Linux as an actually better experience, without gigantic embarrassing flubs like this, is looking better by the day.
Think that's hyperbole? Look at this, from the link:
> The first time a user runs a new executable, Apple delays execution while waiting for a reply from their server. This check for me takes close to a second.
> This is not just for files downloaded from the internet... this is everything. So even if you write a one line shell script and run it in a terminal, you will get a delay!
Consider a developer in this situation.
If your job involves lots of scripting - not unusual, for a dev - and you create dozens of scripts a day, or more - every single one will take about a second, and up to 7 seconds (!) to run, that first time you run it. And that could easily happen upwards of a dozen times a day, because it will happen for each script you create.
That's pretty terrible, for a developer. I don't think you can normalize startup times, for some hacky script, of 1 second as pretty okay or not noticeable.

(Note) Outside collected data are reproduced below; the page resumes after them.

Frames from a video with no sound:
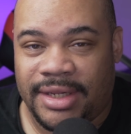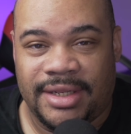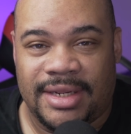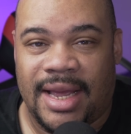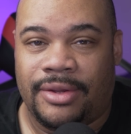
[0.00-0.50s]

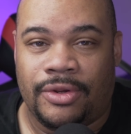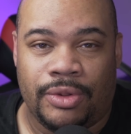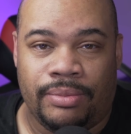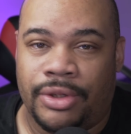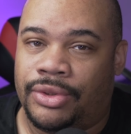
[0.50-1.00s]
does not use
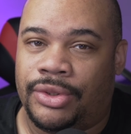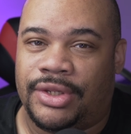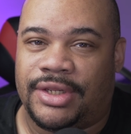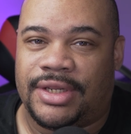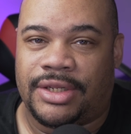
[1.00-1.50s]
Bluetooth
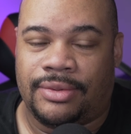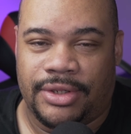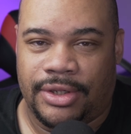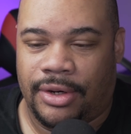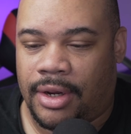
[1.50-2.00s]

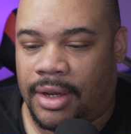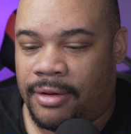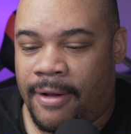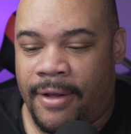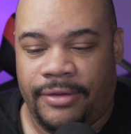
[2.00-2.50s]
accessories at
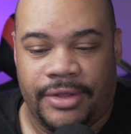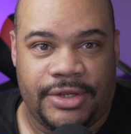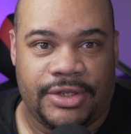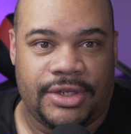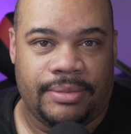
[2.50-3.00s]
all, this
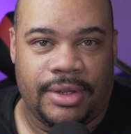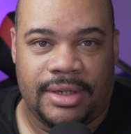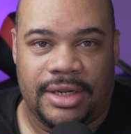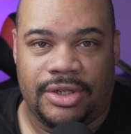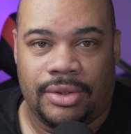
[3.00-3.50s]
is something
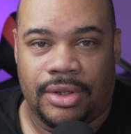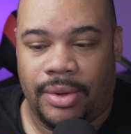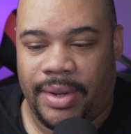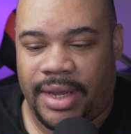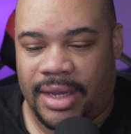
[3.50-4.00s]
that you can
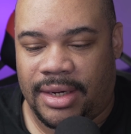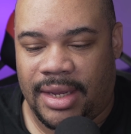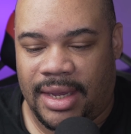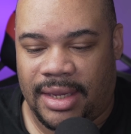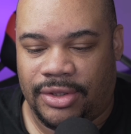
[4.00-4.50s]
go ahead
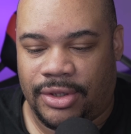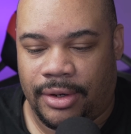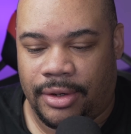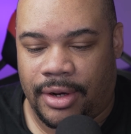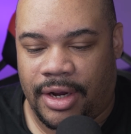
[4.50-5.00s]
and
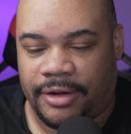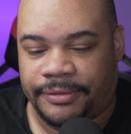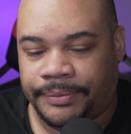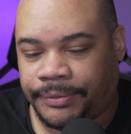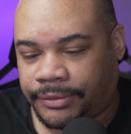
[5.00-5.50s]
turn off.
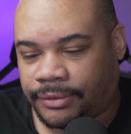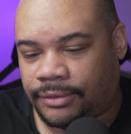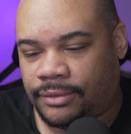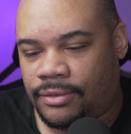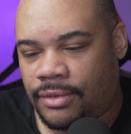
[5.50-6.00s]

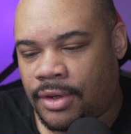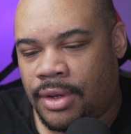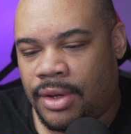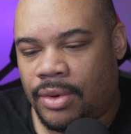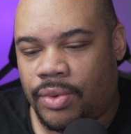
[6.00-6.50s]

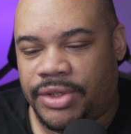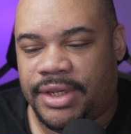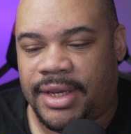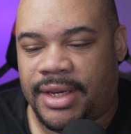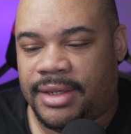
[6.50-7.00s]
Once
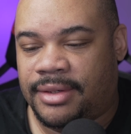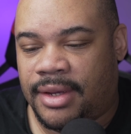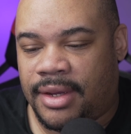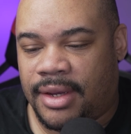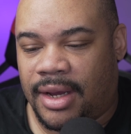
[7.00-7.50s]
again,
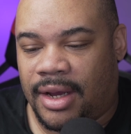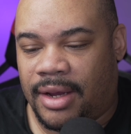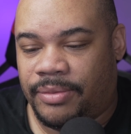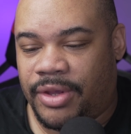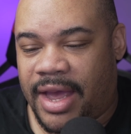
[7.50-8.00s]

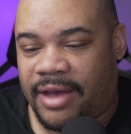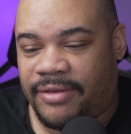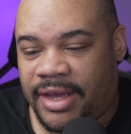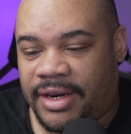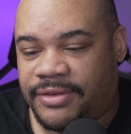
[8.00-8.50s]
you have
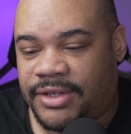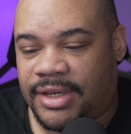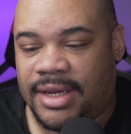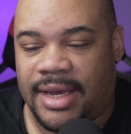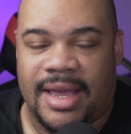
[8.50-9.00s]

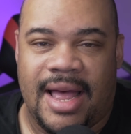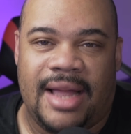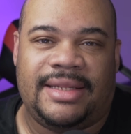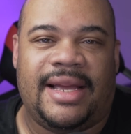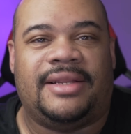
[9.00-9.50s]
NFC and
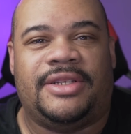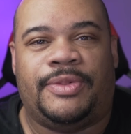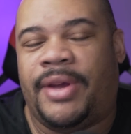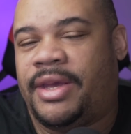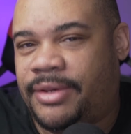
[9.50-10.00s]
contactless
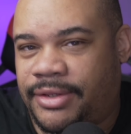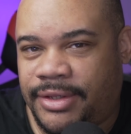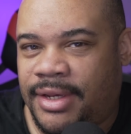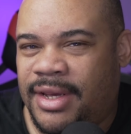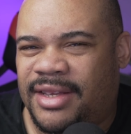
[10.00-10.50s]

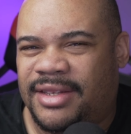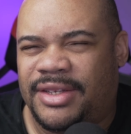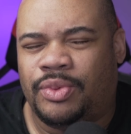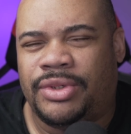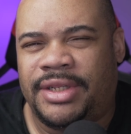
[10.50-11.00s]
payments.
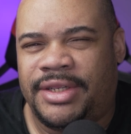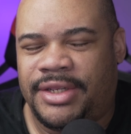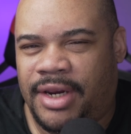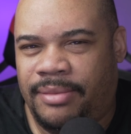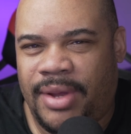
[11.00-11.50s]
This really
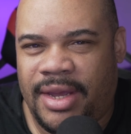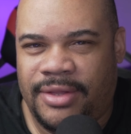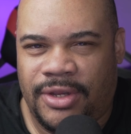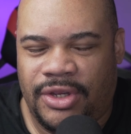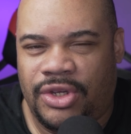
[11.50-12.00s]
isn't going to
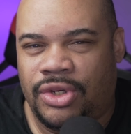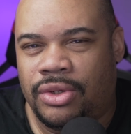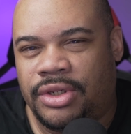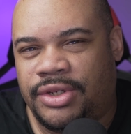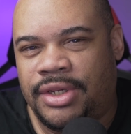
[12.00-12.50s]
make the
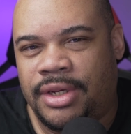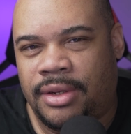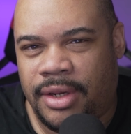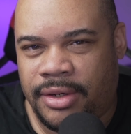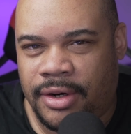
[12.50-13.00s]
hugest
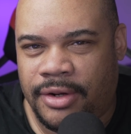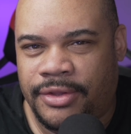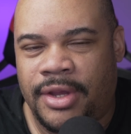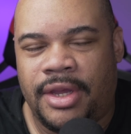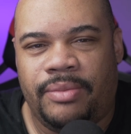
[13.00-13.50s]
deal on earth,
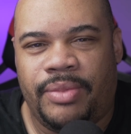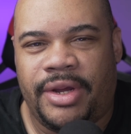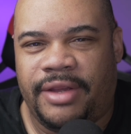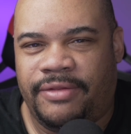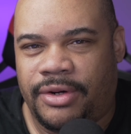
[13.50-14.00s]

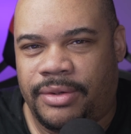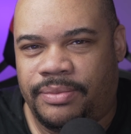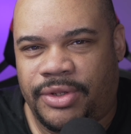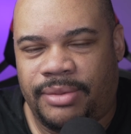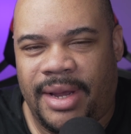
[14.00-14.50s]
but if you're
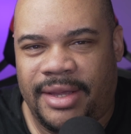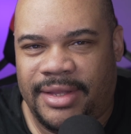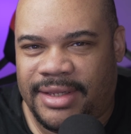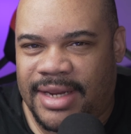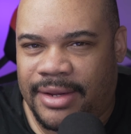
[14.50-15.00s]
somebody
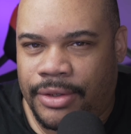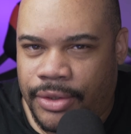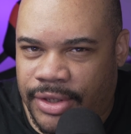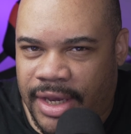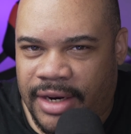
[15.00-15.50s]
that's not
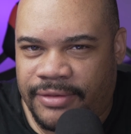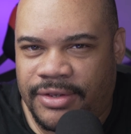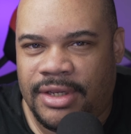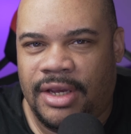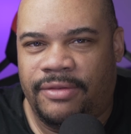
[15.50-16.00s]
using
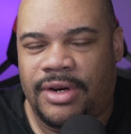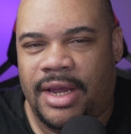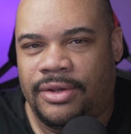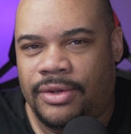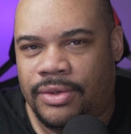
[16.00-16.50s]
NFC, if you're
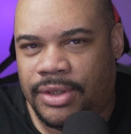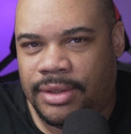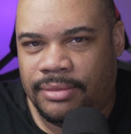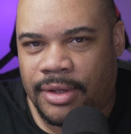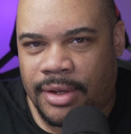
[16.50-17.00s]
not
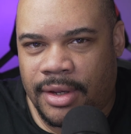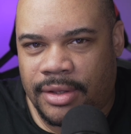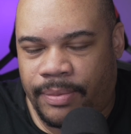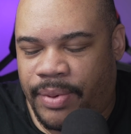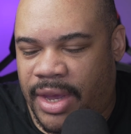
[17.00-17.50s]
using
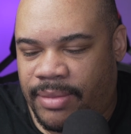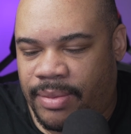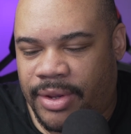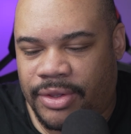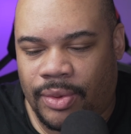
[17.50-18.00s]
the payment
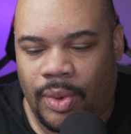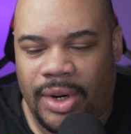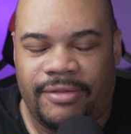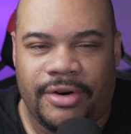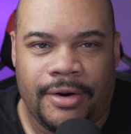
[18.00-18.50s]
method or
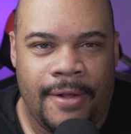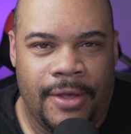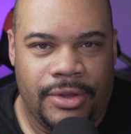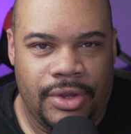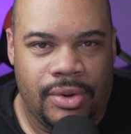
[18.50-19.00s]
whatever,
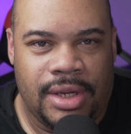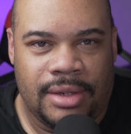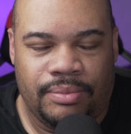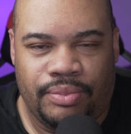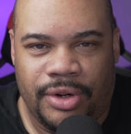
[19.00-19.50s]
you
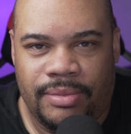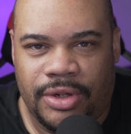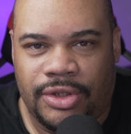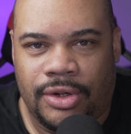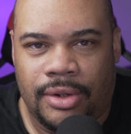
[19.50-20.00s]
can pretty
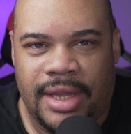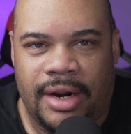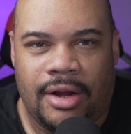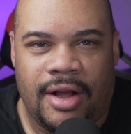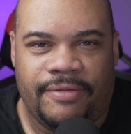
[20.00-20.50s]
much turn that
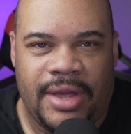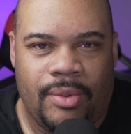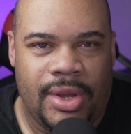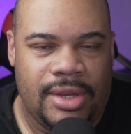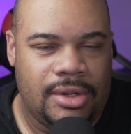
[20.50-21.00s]
off. That
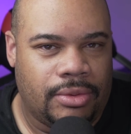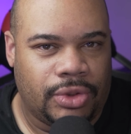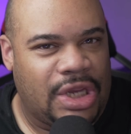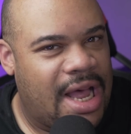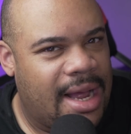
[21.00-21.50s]
way you don't
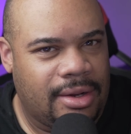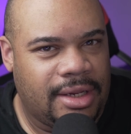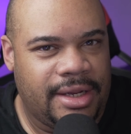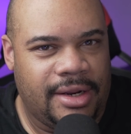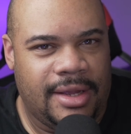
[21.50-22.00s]

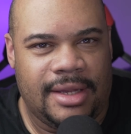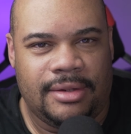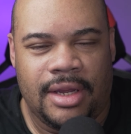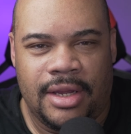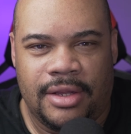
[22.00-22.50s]
toggle it
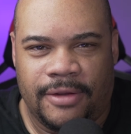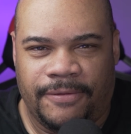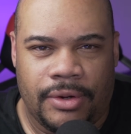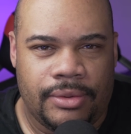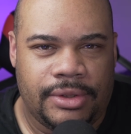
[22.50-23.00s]
and the
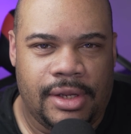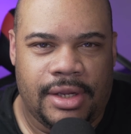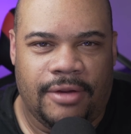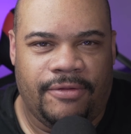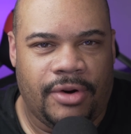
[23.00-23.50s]
phone's
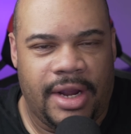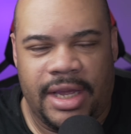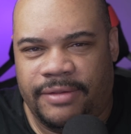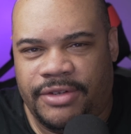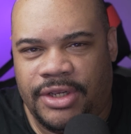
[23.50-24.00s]
looking for
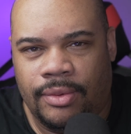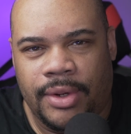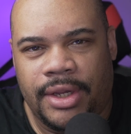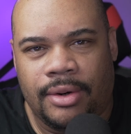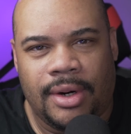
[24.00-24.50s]
an NFC
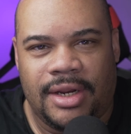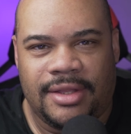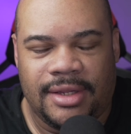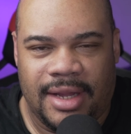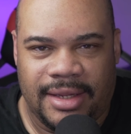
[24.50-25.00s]
reader or
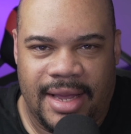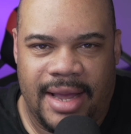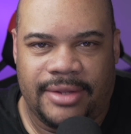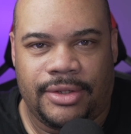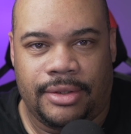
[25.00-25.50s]
anything like
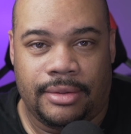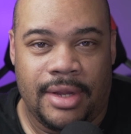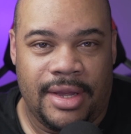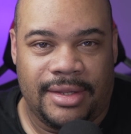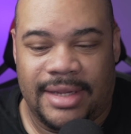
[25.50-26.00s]
that. So
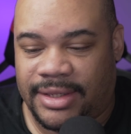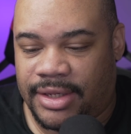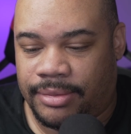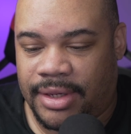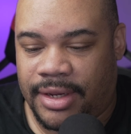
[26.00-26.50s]
that's
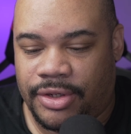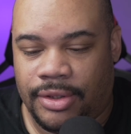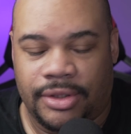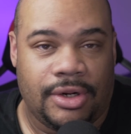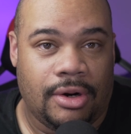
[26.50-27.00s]
something else you
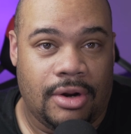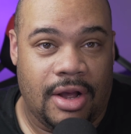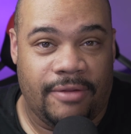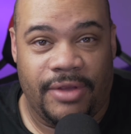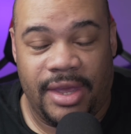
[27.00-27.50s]
could turn
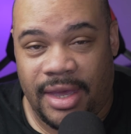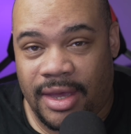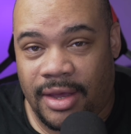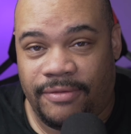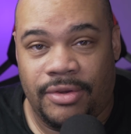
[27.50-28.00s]
off
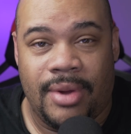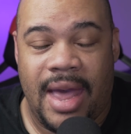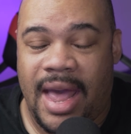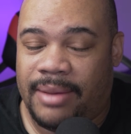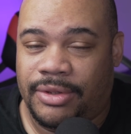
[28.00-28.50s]
if you
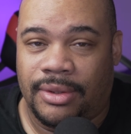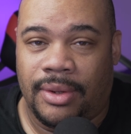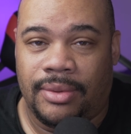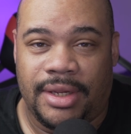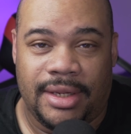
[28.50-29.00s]

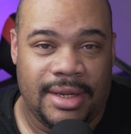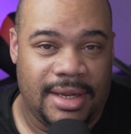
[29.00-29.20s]
absolutely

Certainly not if you're talking about a high end work machine.
Times that bad are associated with some junk laptop that's 15 years old - that's not supposed to be Apple.
Even if you build apps (I do), you might have the need to create scripts now and then, possibly even a lot of them (I do, for testing). I don't consider it acceptable to wait 1 sec+ each time I run one. It really does suggest that Apple has gotten extremely careless about their developer audience.
So, yeah - compared to that, Linux performs way better, and looks like a premium work machine by comparison.